> _TASK_
Each entry below is to be transcribed exactly; pictures are not copied.

(DATA TO EXAMINE)

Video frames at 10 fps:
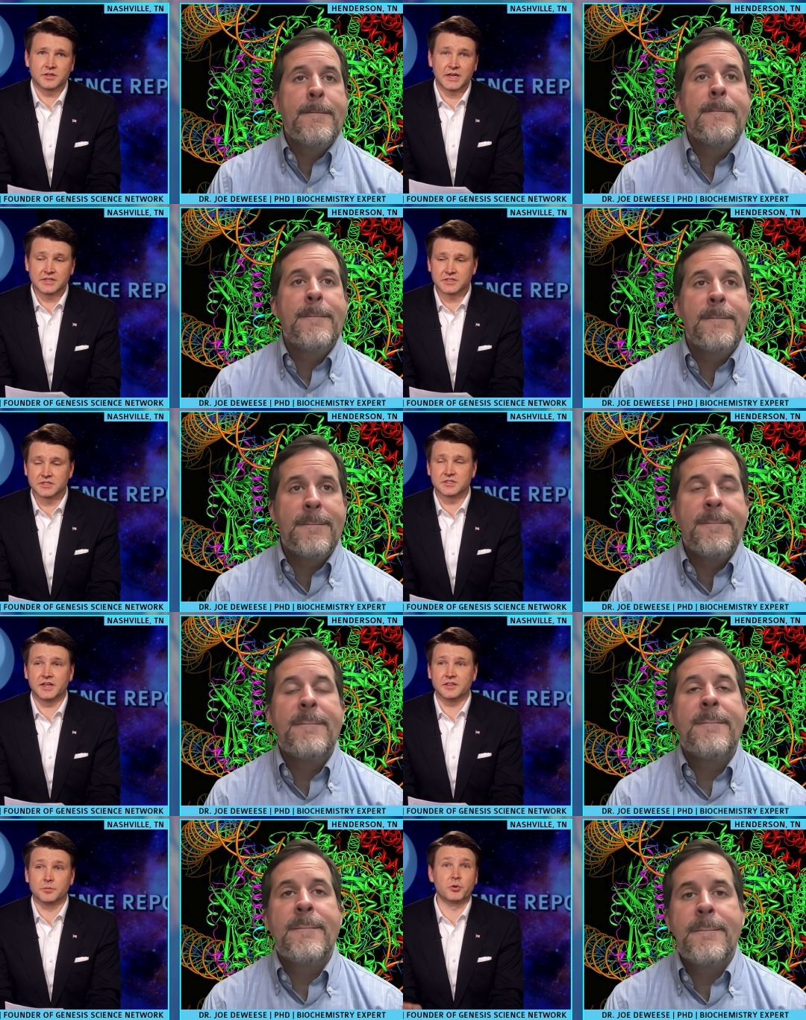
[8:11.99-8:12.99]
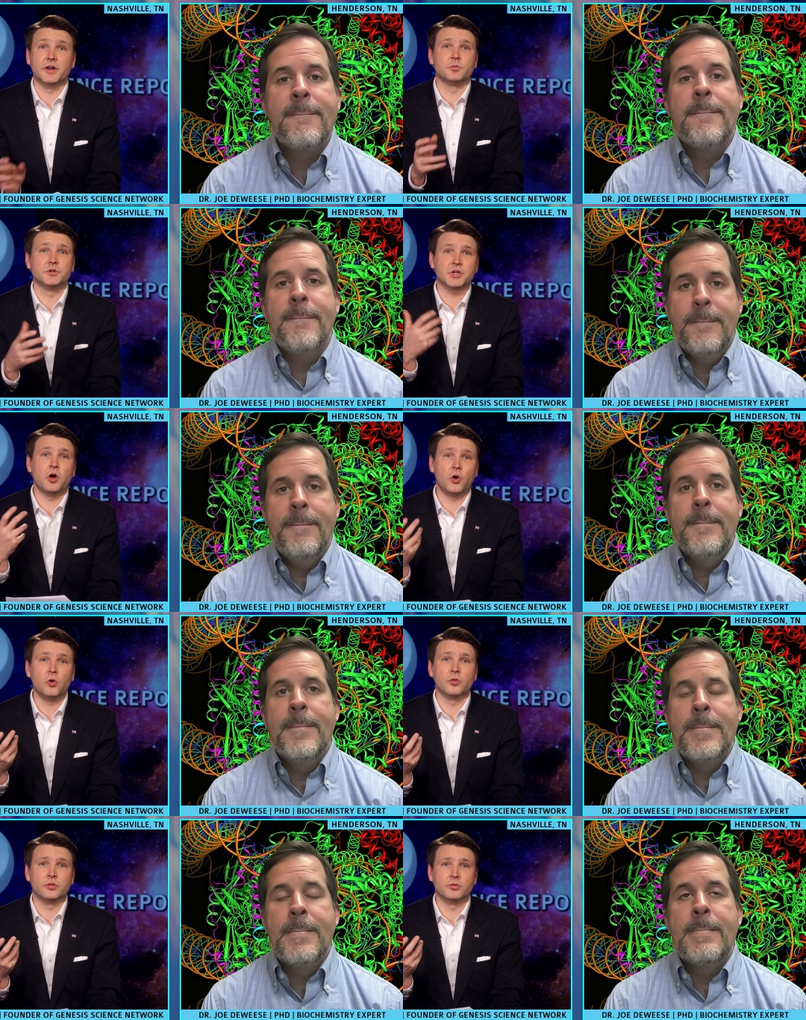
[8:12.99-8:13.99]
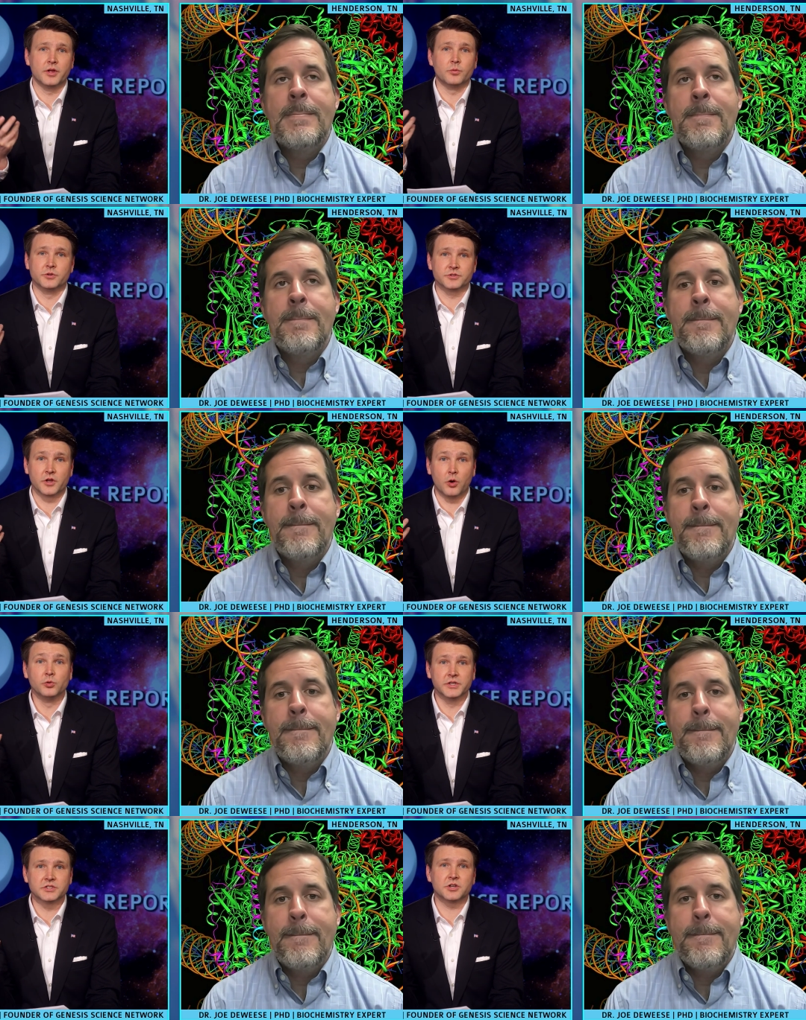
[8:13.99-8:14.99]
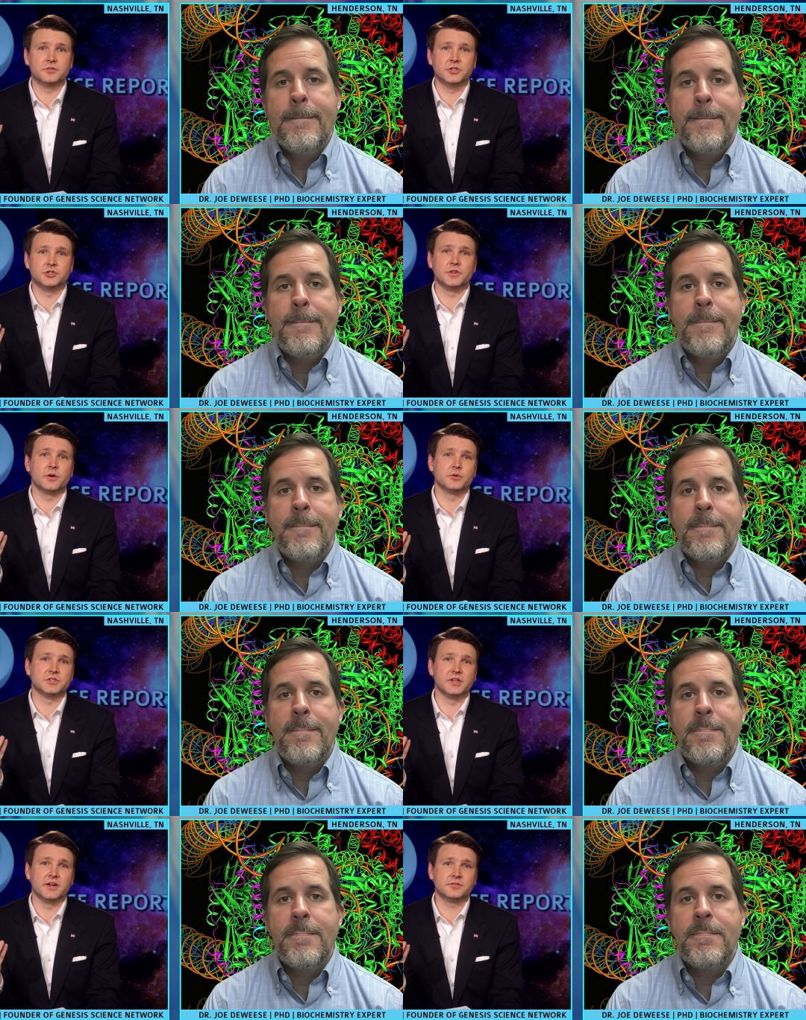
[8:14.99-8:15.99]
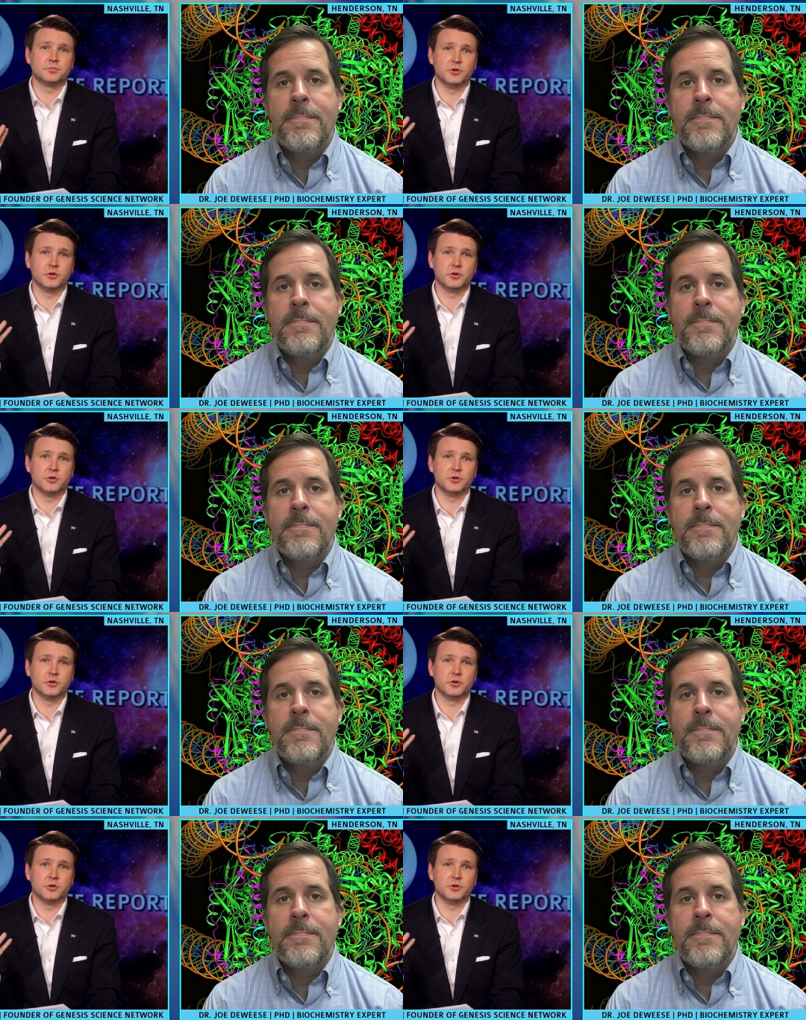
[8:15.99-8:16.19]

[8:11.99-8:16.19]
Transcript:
Speaker 1: cases that the brain was all that was the only soft tissue that was left.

(End DATA TO EXAMINE)

> _TASK SOLUTION_
Video frames at 10 fps:
[8:11.99-8:12.99]
[8:12.99-8:13.99]
[8:13.99-8:14.99]
[8:14.99-8:15.99]
[8:15.99-8:16.19]

[8:11.99-8:16.19]
Transcript:
Speaker 1: cases that the brain was all that was the only soft tissue that was left.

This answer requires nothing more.